Une petite ristourne, c’est tout ce qu’a accordé le tribunal de l’Union européenne à Google. Comme expliqué il ya de nombreux mois, le géant de la recherche en ligne a été condamné par la Commission européenne pour abus de position dominante concernant son système d’exploitation mobile. Bruxelles accusait la firme de Mountain View de force la main aux constructeurs utilisant Android en leur faisant préinstaller ses moteur de recherche et navigateur Chrome, ce afin d’éliminer toute concurrence. Google s’était alors vu infliger une amende record de 4.34 milliards d’euros, decision que l’entreprise a voulu faire annuler.

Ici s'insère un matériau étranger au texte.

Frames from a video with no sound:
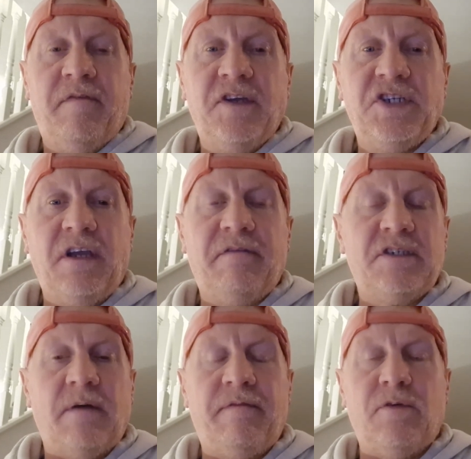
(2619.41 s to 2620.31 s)
fishing for
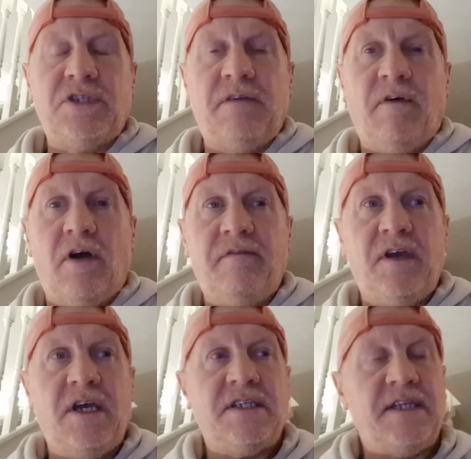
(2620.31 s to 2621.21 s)
some 45
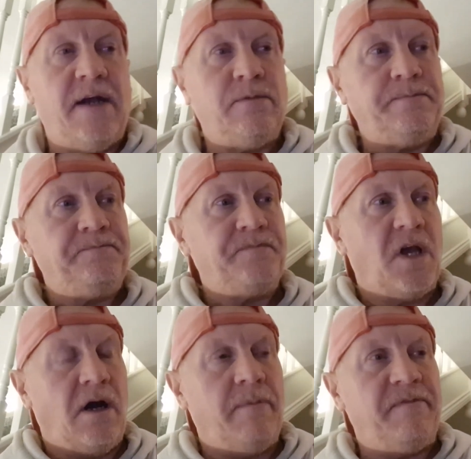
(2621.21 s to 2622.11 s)
years now,
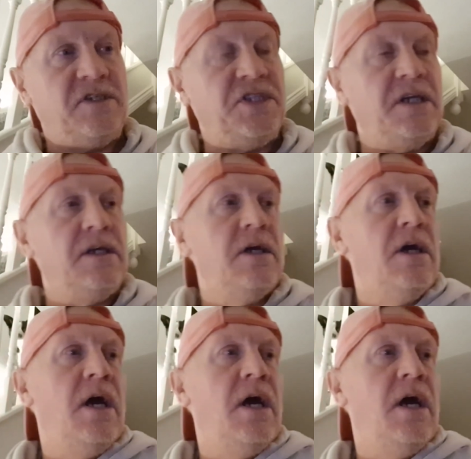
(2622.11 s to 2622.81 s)
carp fishing,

Le tribunal luxembourgeois de l’UE an examiné de nouveau le dossier afin de valider, ou non, la décision de la Commission. Et si la justice a maintenu la sanction, elle a néanmoins eu “un raisonnement qui diffère sur certains points de celui de la Commission”décidant de réduire l’amende à 4,12 milliards d’euros.

Le tribunal soutient en grande partie la décision première et ne prend pas en considération la défense de Google à propos de la concurrence avec l’écosystème d’Apple “qui ne fait pas partie du même marché, étant donné que des fabricants d’appareils mobiles tiers ne peuvent en obtenir la licence”. Le tribunal a jugé cependant que la Commission n’avait pas permis à Google de correctement se défendre, comme expliqué dans le communiqué de presse du tribunal: “[La commission] a violé les droits de la défense de Google et ainsi privé cette dernière d’une chance de mieux assurer sa défense en développant ses arguments lors d’une audition”.

Ce n’est pas la première fois que l’Europe condamne le géant californien. La Commission avait aussi infligé une amende 2.4 milliards d’euros à l’entreprise pour des pratiques anticoncurrentielles sur le marché des comparateurs de prix. Idem pour sa régie publicitaire AdSense, qui a coûté à Google une autre amende de 1,5 milliard d’euros en 2019. Celle du jour constitue cependant un record. L’entreprise, dont le siège social européen est en Ireland, optimisation fiscale oblige, est définitivement un mauvais élève aux yeux du Vieux Continent.